▸ WHAT YOU NEED TO DO: Skip any image you find and restate the rest of the data word for word.

(Stored data)

BEGIN

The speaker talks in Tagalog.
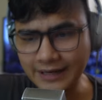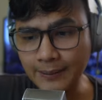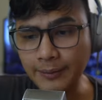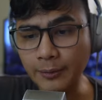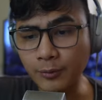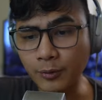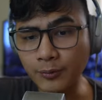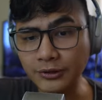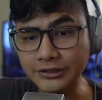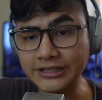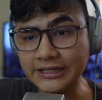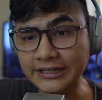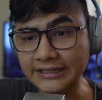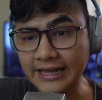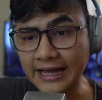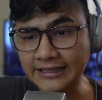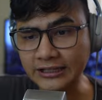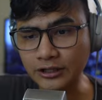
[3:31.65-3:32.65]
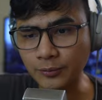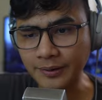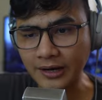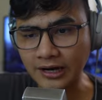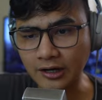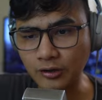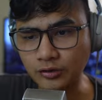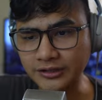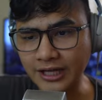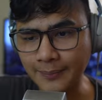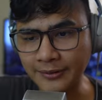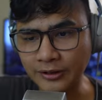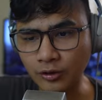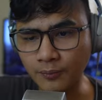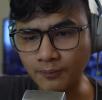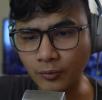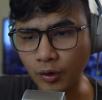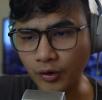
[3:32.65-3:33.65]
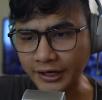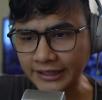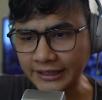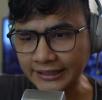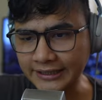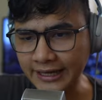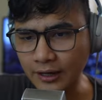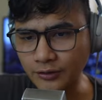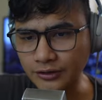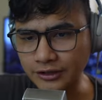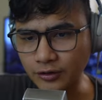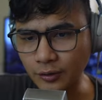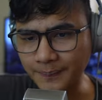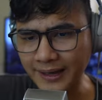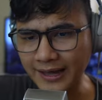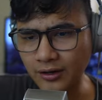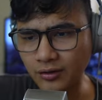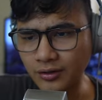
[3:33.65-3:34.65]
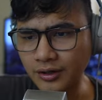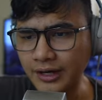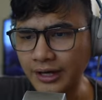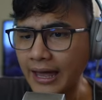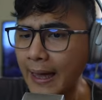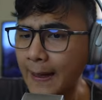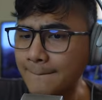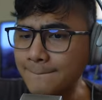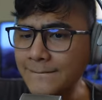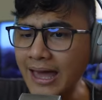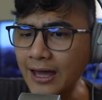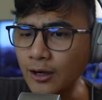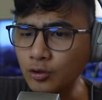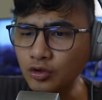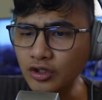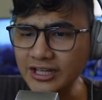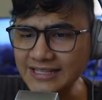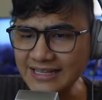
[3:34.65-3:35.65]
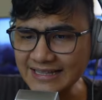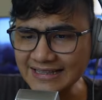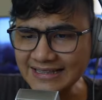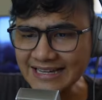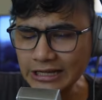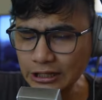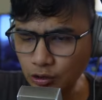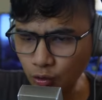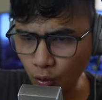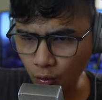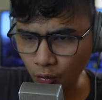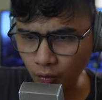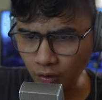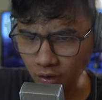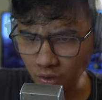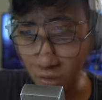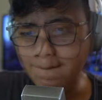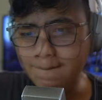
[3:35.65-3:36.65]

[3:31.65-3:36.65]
Siyempre, bubuksan na natin yung para kausapin tong boring na tao na to. Pero, meron kasi ditong...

END

▸ RESULT BELOW:
The speaker talks in Tagalog.
[3:31.65-3:32.65]
[3:32.65-3:33.65]
[3:33.65-3:34.65]
[3:34.65-3:35.65]
[3:35.65-3:36.65]

[3:31.65-3:36.65]
Siyempre, bubuksan na natin yung para kausapin tong boring na tao na to. Pero, meron kasi ditong...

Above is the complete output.